## Exercise brief:
Copy out the data exactly as it appears, without a single image.
────────────────────────────────────────
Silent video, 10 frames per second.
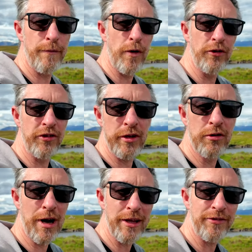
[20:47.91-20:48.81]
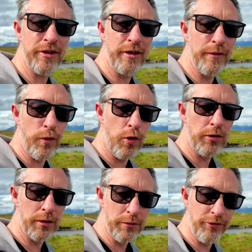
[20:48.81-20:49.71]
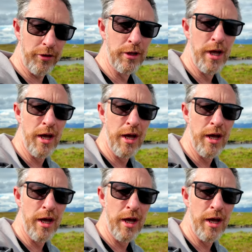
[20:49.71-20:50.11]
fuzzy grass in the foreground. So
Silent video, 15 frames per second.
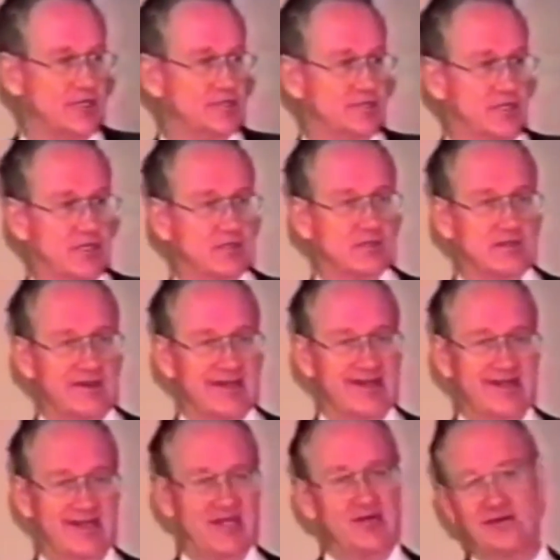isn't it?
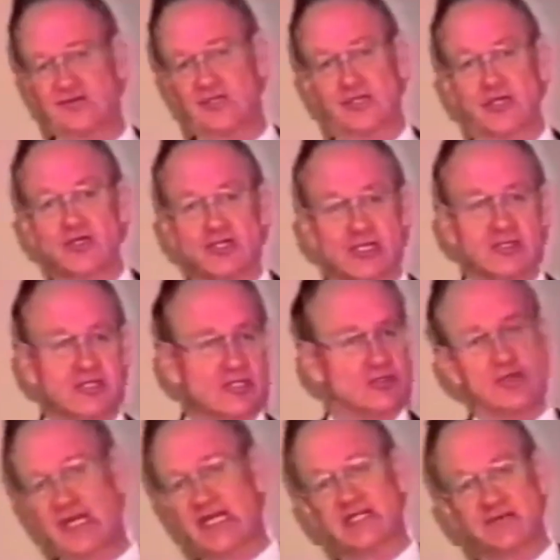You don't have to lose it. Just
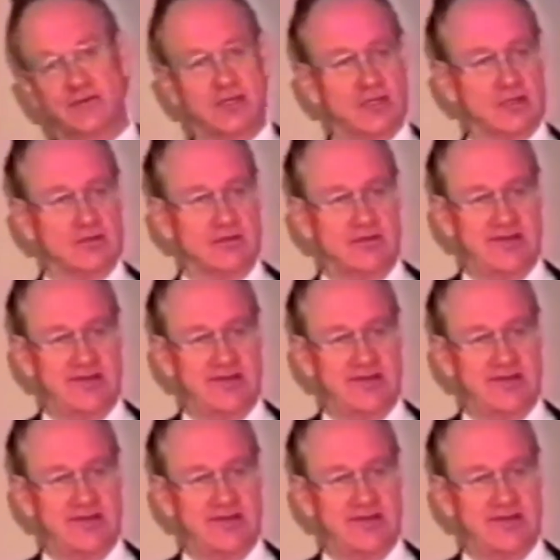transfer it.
────────────────────────────────────────
## Exercise result:
Silent video, 10 frames per second.
[20:47.91-20:48.81]
[20:48.81-20:49.71]
[20:49.71-20:50.11]
fuzzy grass in the foreground. So
Silent video, 15 frames per second.
isn't it?
You don't have to lose it. Just
transfer it.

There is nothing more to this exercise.